To boogie around the Bugis and Bras Basah neighbourhoods in Singapore’s bustling Rochor district is to exercise the senses, largely thanks to the vibrant area’s bustling culinary and cultural scenes. Strolling past the food stalls along Bugis Street, once a notorious haunt of sailors and transvestites, I feel my olfactory glands tingle from waft after waft of succulent grilled treats here, and rich bubbling sauces there. Each stall busily rustles up delicacies from a different part of Asia, and golden-yellow Hainan chicken rice gleams beside delicious fried radish cakes – a signature Singaporean speciality – and steaming bowls of laksa.
Not too far away nestles the historical precinct of Kampong Glam, home to colourful Haji Lane and Arab Street in the city’s Muslim quarter. Here, independent clothing shops have sprung up among conserved two-storey shophouses, home to many restaurants and purveyors of imported Middle Eastern perfumes and fabrics. In less than 20 paces, the latest top-40 international hits emanating from one store give way to Arabic instrumentals seeping out from another. Punctuating this web of Rochor streets are venerable buildings of faith, including Kwan Im Thong Hood Cho and Masjid Sultan, a Chinese temple and mosque respectively, which have coexisted harmoniously since the masjid’s completion in 1928.
Bras Basah is slightly more subdued. The street, its name the Malay for “wet rice”, is on land that was once a lagoon, and gateway for rice boats. That all changed when Stamford Raffles, founder of colonial Singapore, chose the area to be the European quarter. It’s now home to the National Museum of Singapore, the city’s oldest fire station and further monuments demonstrating Singapore’s multicultural history, including the Armenian Apostolic Church of St. Gregory the Illuminator, and Chijmes, an historic building complex that began life as a Catholic convent with a Gothic-style chapel.
Within walking distance of all of these hum-ming neighbourhoods and their myriad sights, I’ve booked myself into the newly renovated InterContinental Singapore for the weekend. The 403-room hotel, itself a landmark, has been in operation since 1995, and the refurbishment worked into its elegant interior elements of the area’s history, particularly Peranakan culture – predominantly Malay-influenced but associated with the descendants of Chinese immigrants.
The influence is immediately noticeable in the pale-pink and white colonial-style facade of the hotel, which is reminiscent of the shophouses that once lined the street on which it stands, and the hotel’s opulent ballroom is popular for the city’s most chic weddings. In the lobby, intricately patterned marble floors and the carved backs of chairs flanking entranceways give the impression of a well-appointed mansion from a bygone era.
Light floods into my suite from floor-to-ceiling windows that stretch across the bedroom and sitting room. It’s an elegant interpretation of serene colonial quarters, complete with marble bathrooms, and once my cases have been delivered, I throw myself onto the velvet sofa to channel hop, my TV housed in a gorgeous mahogany cabinet that I’d love in my own home.
My suite is equipped with a 4G mobile phone (as, in fact, is every room and suite in the hotel) so that guests can feel more at home in the city. I fill in my details for Whatsapp and Instagram, and plop the device into my bag.
I head down to the hotel’s Club InterContinental Lounge for afternoon tea. The lounge is a real treat and a clear indicator that this is primarily a business hotel. There’s an extensive reading library, a comprehensive package of business-support services and a generous supply of food and drink. Breakfast, afternoon tea and the evening cocktail services are all to write home about. The only downside is that I’m lured into the gorgeous mahogany den so often that I miss the stunning Lobby Lounge, which also serves breakfast, lunch and dinner in a lofty, chandeliered room – an ode to old-English grandeur. Majestic pillars border the space and are covered with Peranakan tiles.

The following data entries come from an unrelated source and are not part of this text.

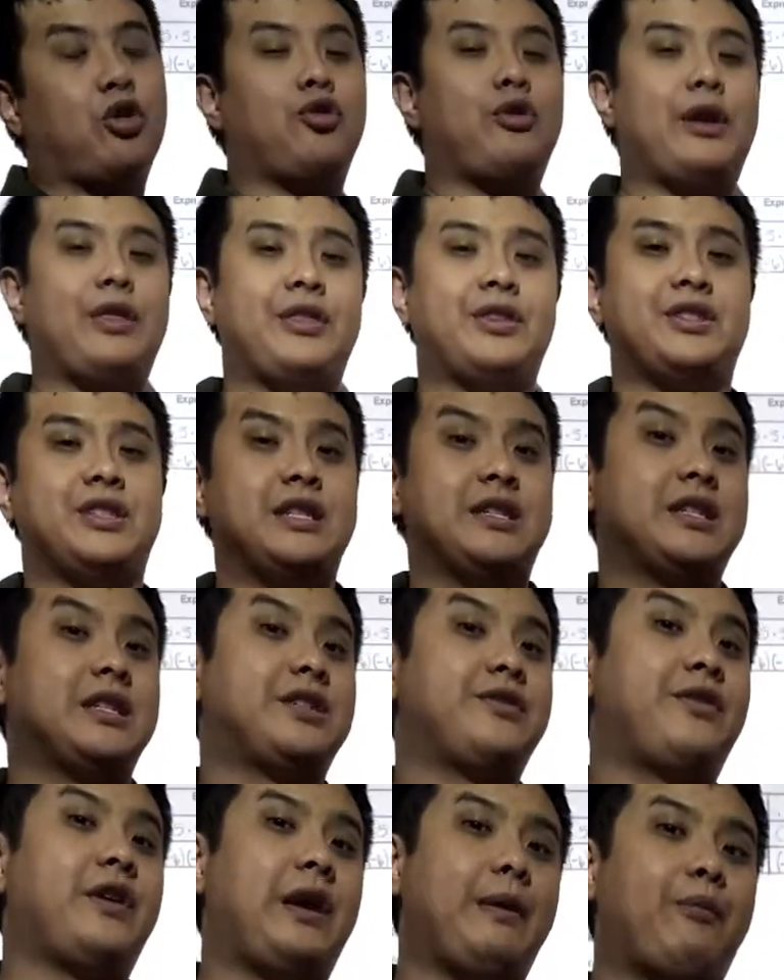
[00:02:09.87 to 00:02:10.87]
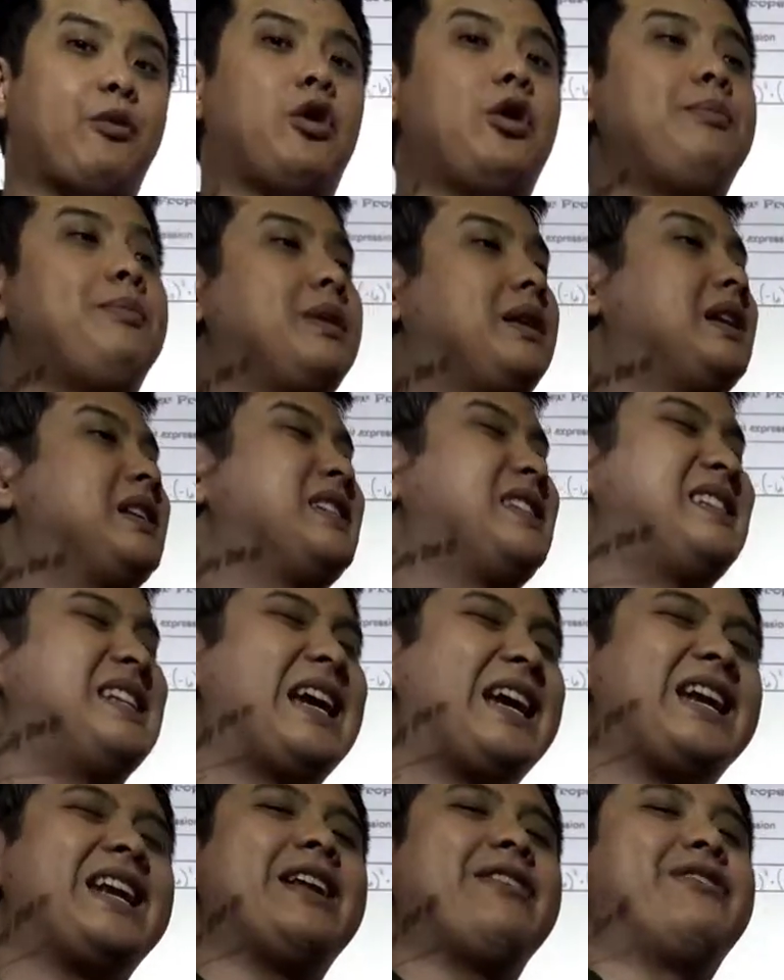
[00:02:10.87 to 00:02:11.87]
parentheses. That's very important because
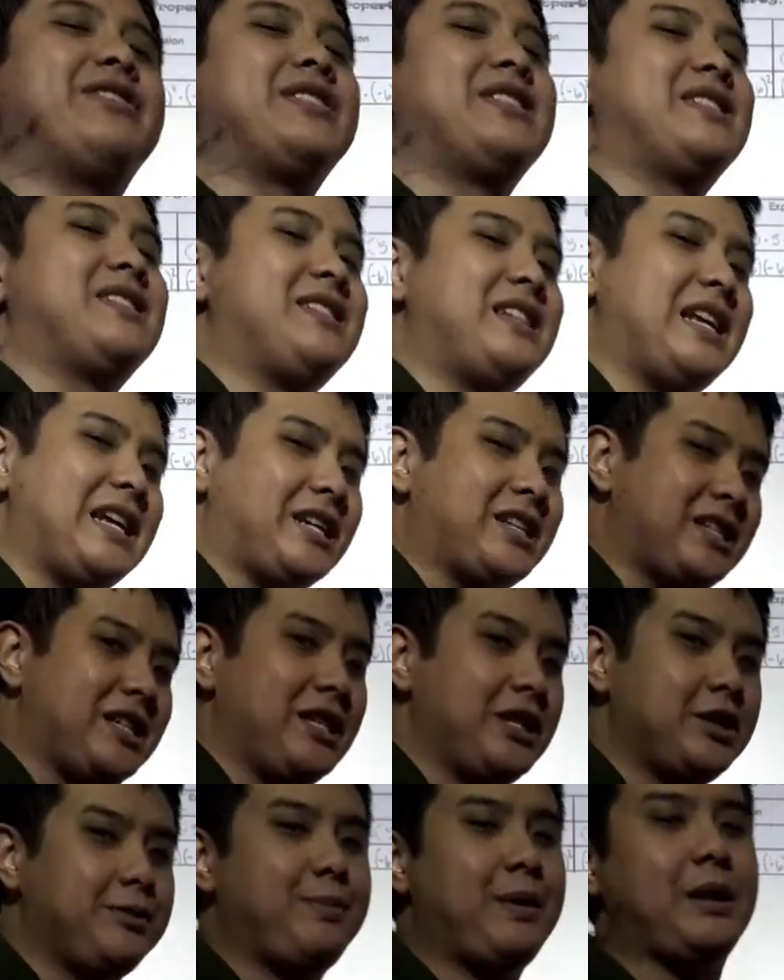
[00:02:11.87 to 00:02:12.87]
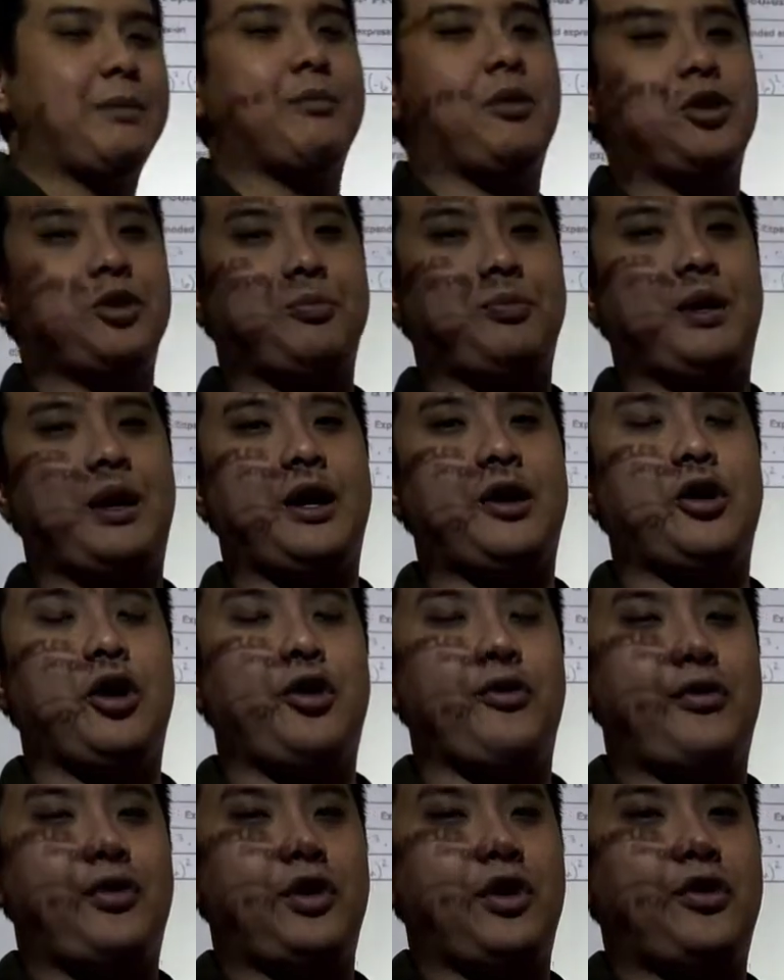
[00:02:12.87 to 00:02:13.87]
negative 6 is being multiplied
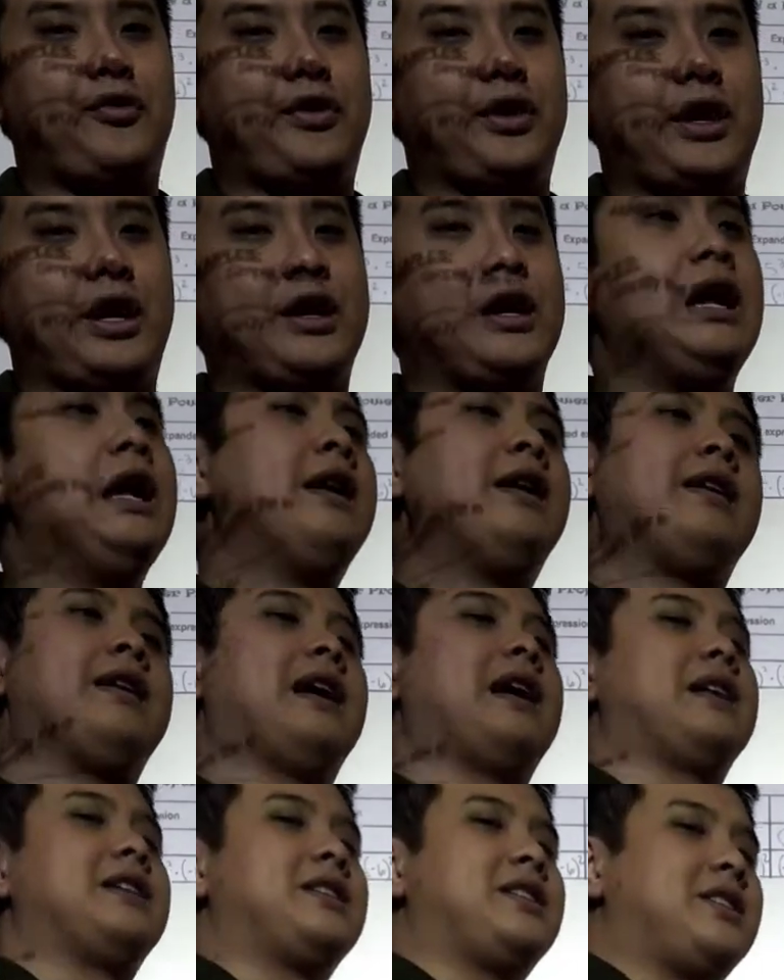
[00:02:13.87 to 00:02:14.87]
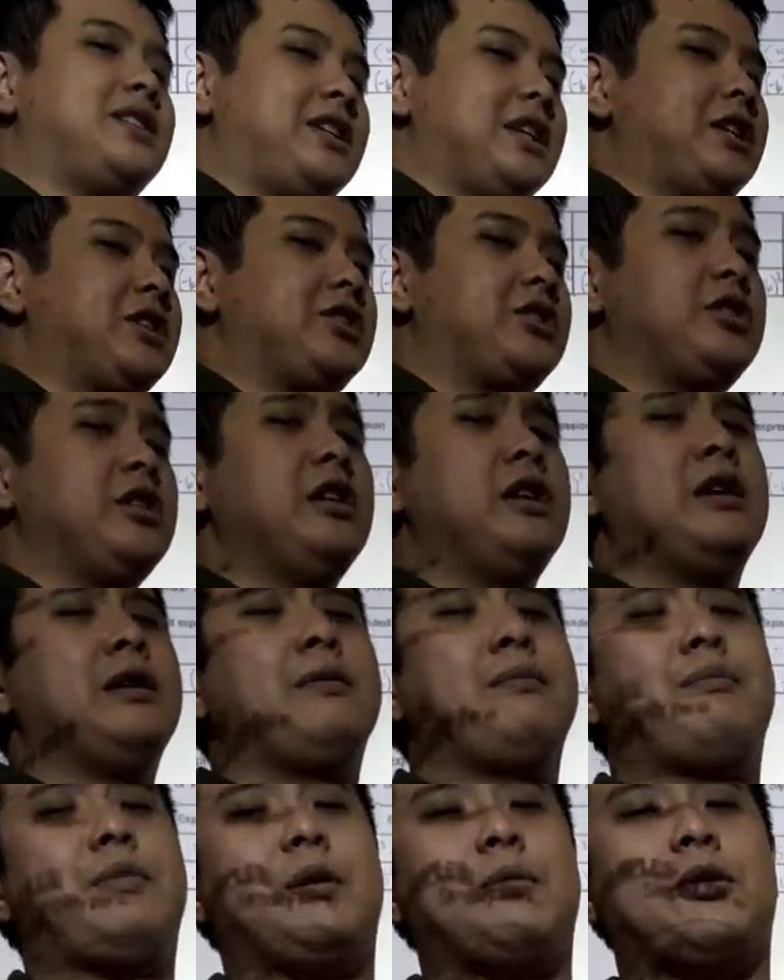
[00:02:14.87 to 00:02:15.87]
over and over again, not 6
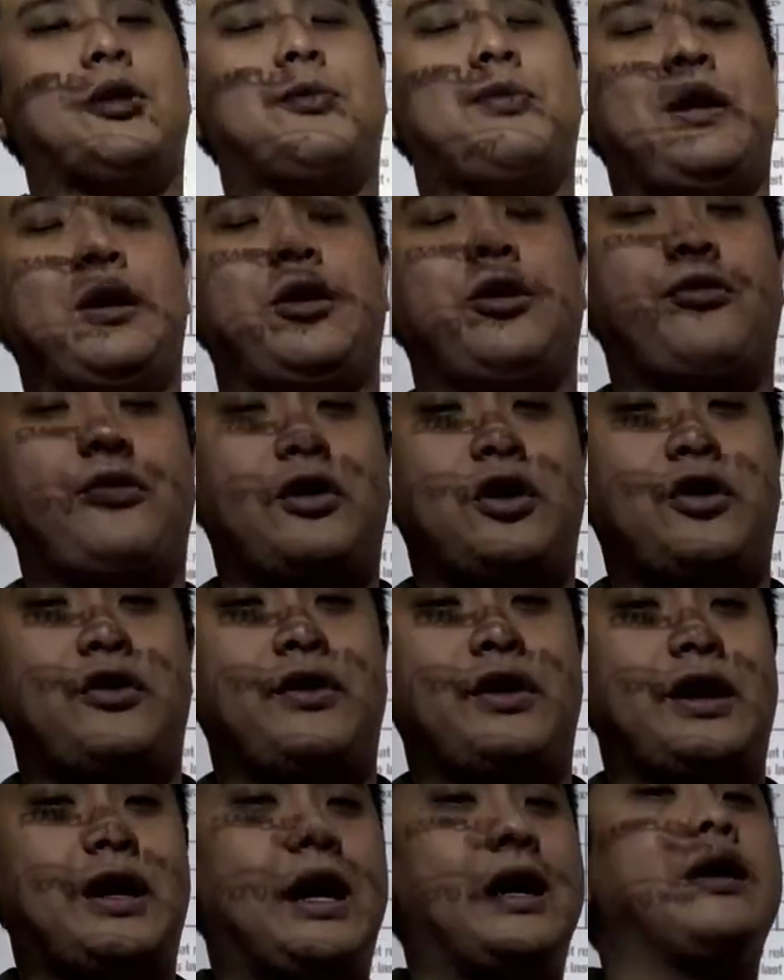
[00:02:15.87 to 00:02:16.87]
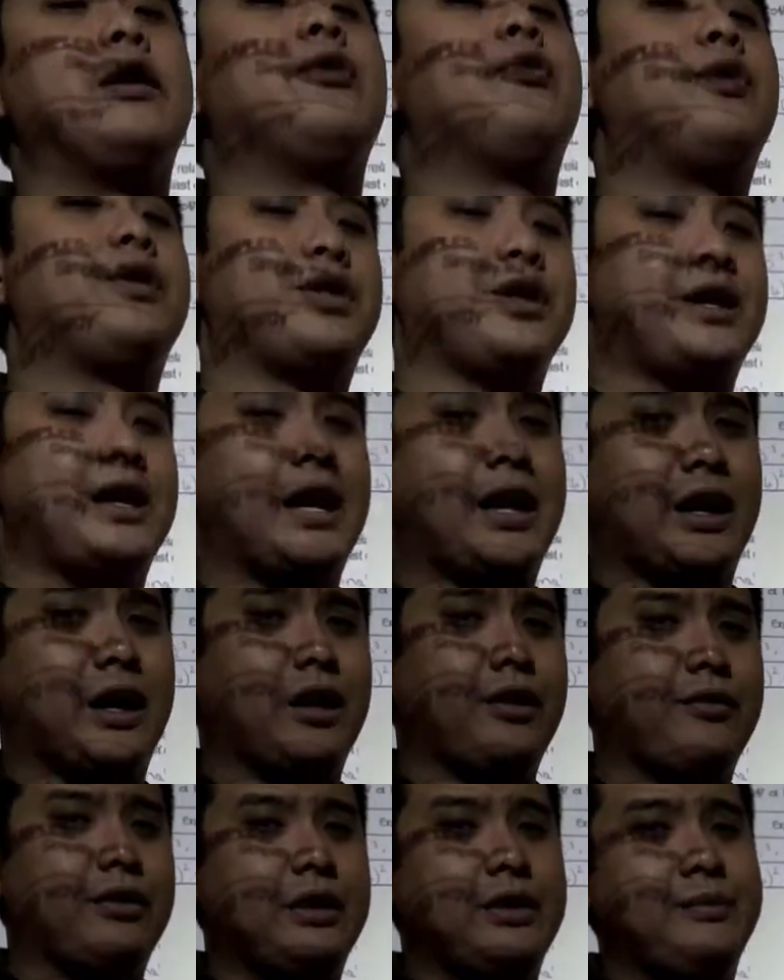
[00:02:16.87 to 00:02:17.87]
being multiplied over and over again with a
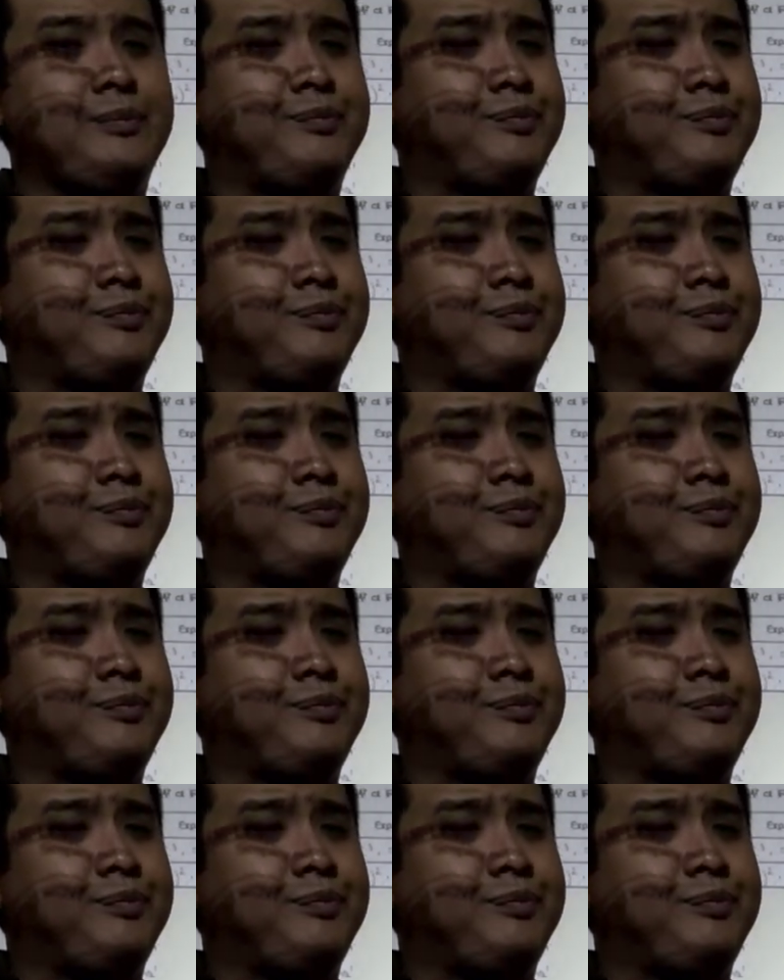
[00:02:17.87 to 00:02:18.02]
negative.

Instead, I spoil myself with Sunday brunch at Ash & Elm, the hotel’s European restaurant that offers everything from buffet rooms of charcuterie and cheese, a charcoal grill and a caviar table to à la carte choices of lobster ravioli and foie gras. All may be accompanied by unlimited champagne and Bloody Marys made to your specifications and served from a rolling cart.
A weekend is simply too short to sample all that the hotel and the vibrant area in which it sits have to offer. With restaurants galore – there’s Japanese fine dining at Chikuyotei, Chinese at Man Fu Yuan, and artisanal breads at Baker & Cook – InterContinental Singapore is a well-catered luxury bolthole at which to enjoy respite after so many local adventures.